Stored items
************

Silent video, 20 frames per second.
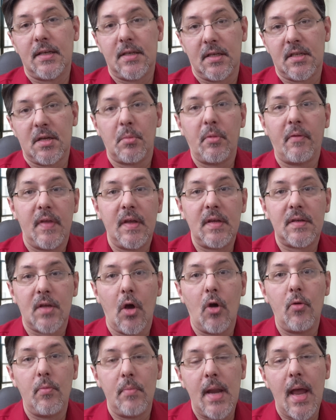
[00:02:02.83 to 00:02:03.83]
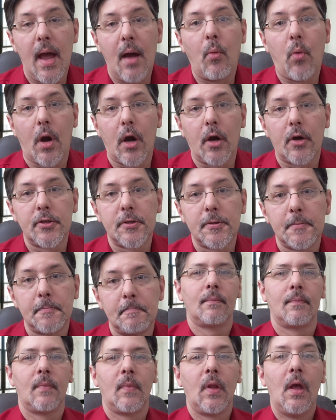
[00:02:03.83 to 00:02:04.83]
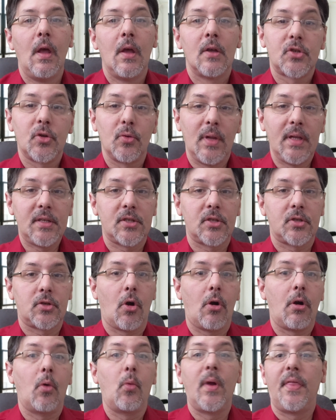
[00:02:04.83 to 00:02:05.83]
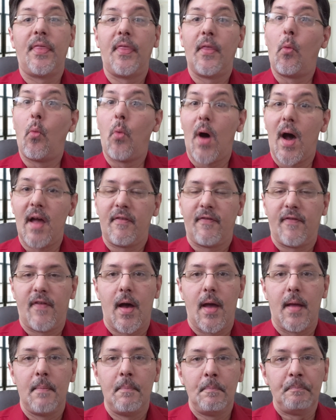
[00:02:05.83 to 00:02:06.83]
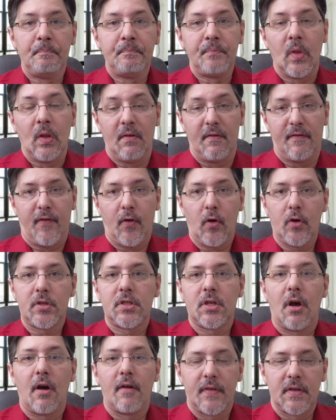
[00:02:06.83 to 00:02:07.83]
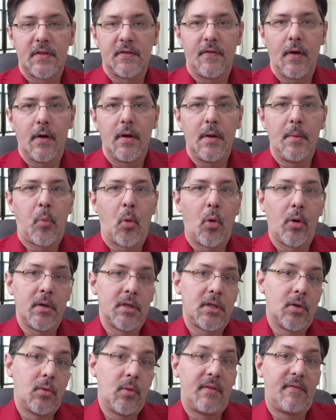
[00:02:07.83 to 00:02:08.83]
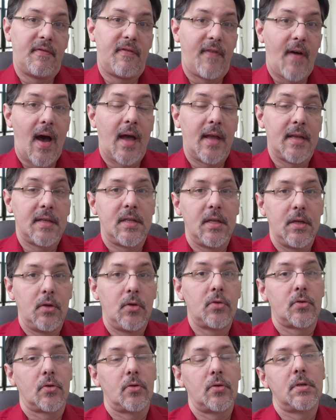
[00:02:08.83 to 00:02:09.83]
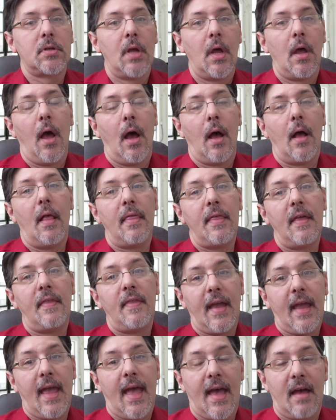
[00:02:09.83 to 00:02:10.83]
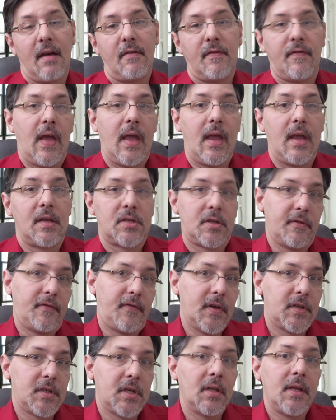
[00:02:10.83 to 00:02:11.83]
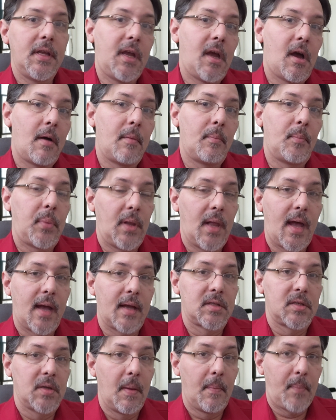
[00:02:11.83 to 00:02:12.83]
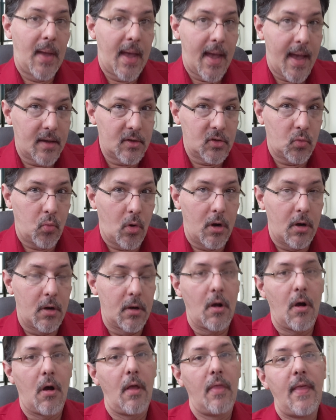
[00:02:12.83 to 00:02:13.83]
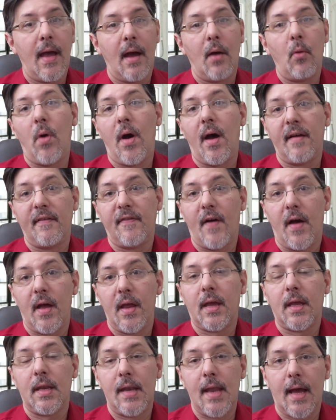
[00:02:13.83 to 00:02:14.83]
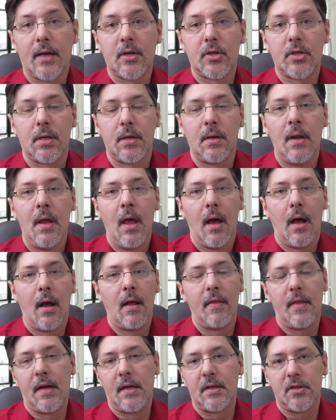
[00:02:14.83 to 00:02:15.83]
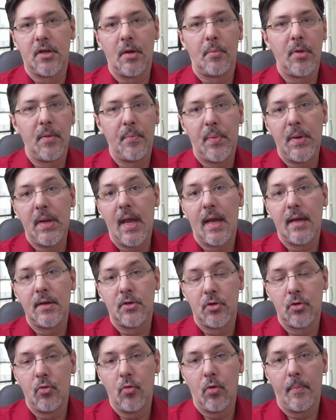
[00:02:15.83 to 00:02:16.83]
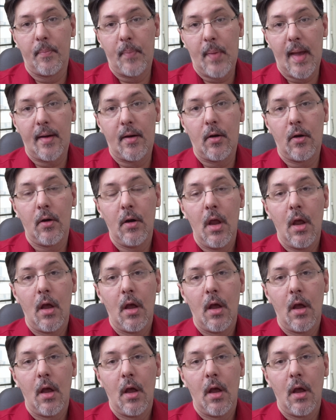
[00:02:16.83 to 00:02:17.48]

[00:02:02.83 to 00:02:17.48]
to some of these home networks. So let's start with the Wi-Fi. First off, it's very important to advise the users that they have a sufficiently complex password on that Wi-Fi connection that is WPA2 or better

************

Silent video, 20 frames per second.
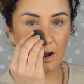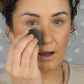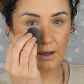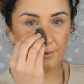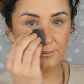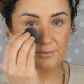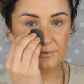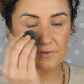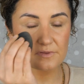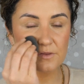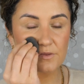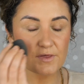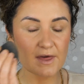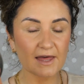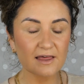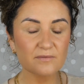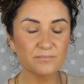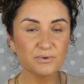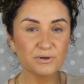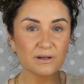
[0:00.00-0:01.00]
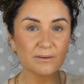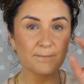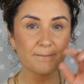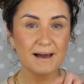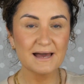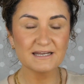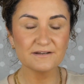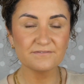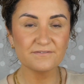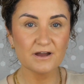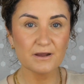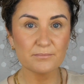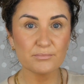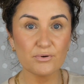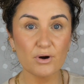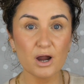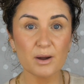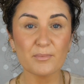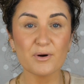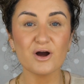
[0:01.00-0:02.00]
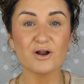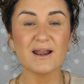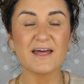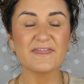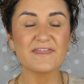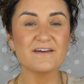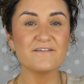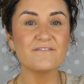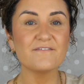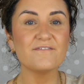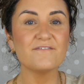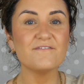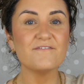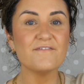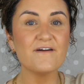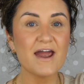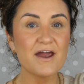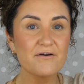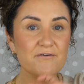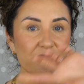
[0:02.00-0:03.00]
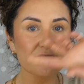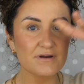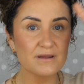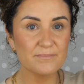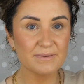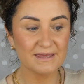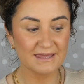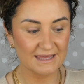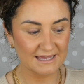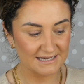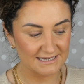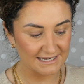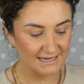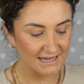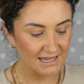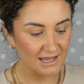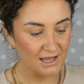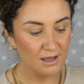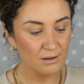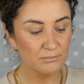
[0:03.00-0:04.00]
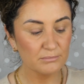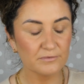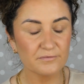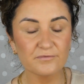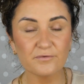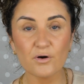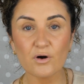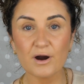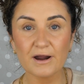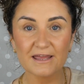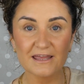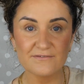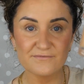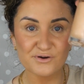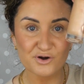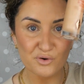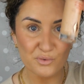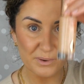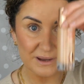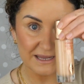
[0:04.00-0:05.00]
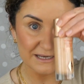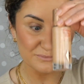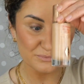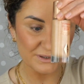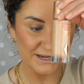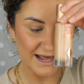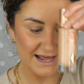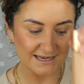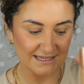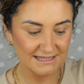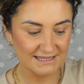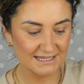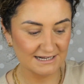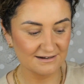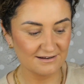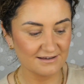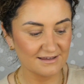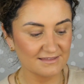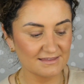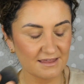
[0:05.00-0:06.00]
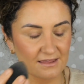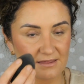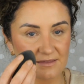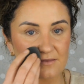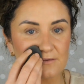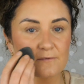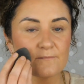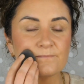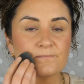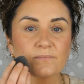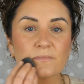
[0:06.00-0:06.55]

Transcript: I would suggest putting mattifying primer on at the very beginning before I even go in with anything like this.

************

Work instructions
The lines to copy exactly start with the line above that has "[0:01.00-0:02.00]" and go on through the line that has "Transcript: I would"; please include both, add nothing else, and omit the pictures.

Result
[0:01.00-0:02.00]
[0:02.00-0:03.00]
[0:03.00-0:04.00]
[0:04.00-0:05.00]
[0:05.00-0:06.00]
[0:06.00-0:06.55]

Transcript: I would suggest putting mattifying primer on at the very beginning before I even go in with anything like this.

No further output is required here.